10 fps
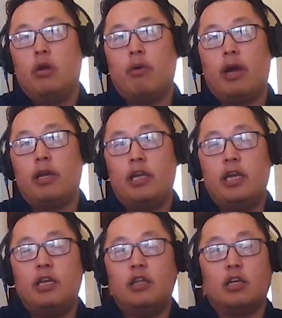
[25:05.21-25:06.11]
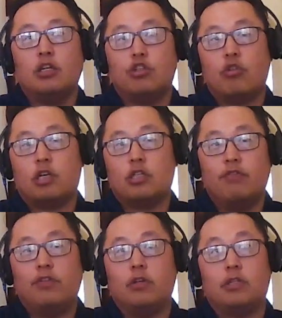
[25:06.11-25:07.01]
right, in the
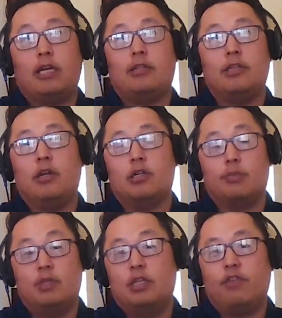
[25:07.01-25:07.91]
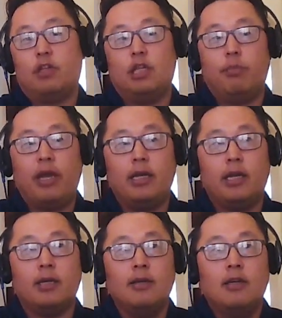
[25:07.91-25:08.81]
construction field, specifically
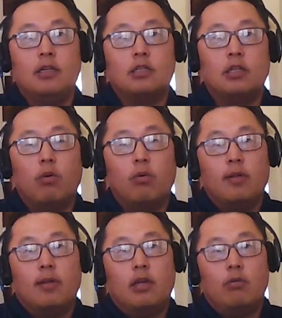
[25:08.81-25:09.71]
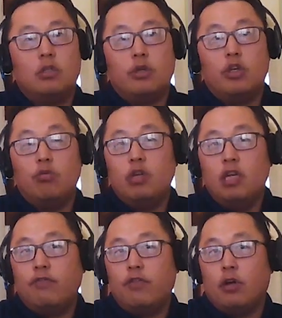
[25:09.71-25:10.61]
painting. So it was a
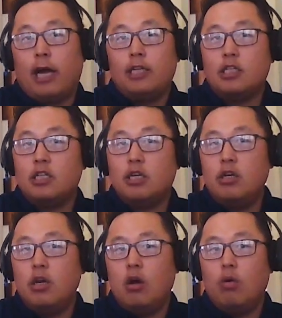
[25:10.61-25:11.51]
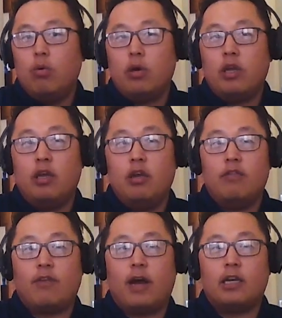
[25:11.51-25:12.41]
unique field. I just didn't know
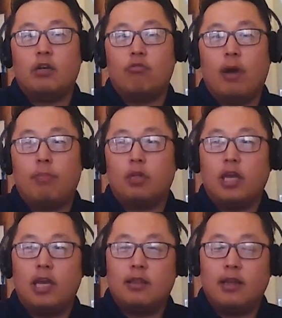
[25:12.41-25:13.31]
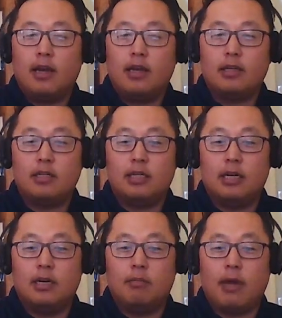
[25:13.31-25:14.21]
if I could replicate that
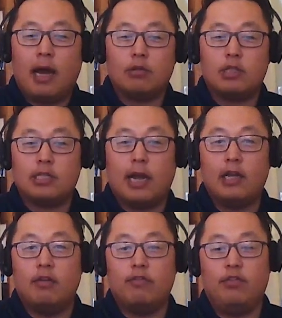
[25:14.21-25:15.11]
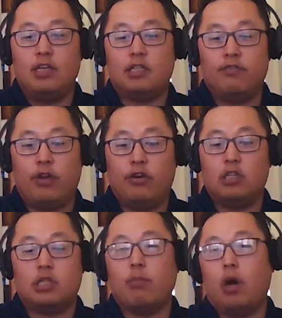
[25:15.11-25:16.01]
outside of this
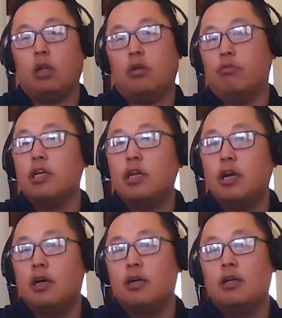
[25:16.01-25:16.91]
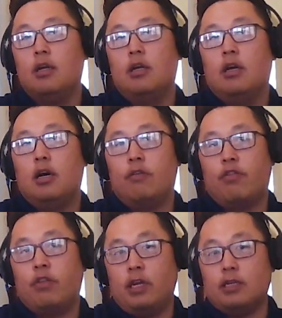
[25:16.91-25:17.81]
very small arena of
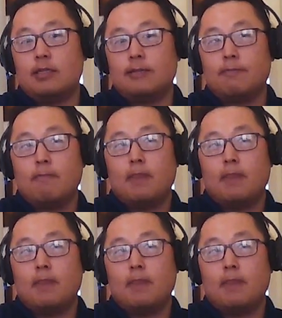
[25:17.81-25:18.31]
things.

*****

• _Your objective_: From the line holding "[25:13.31-25:14.21]" to the final line of the data above, give each line again exactly, both ends included, and drop the pictures.

• _Written solution_:
[25:13.31-25:14.21]
if I could replicate that
[25:14.21-25:15.11]
[25:15.11-25:16.01]
outside of this
[25:16.01-25:16.91]
[25:16.91-25:17.81]
very small arena of
[25:17.81-25:18.31]
things.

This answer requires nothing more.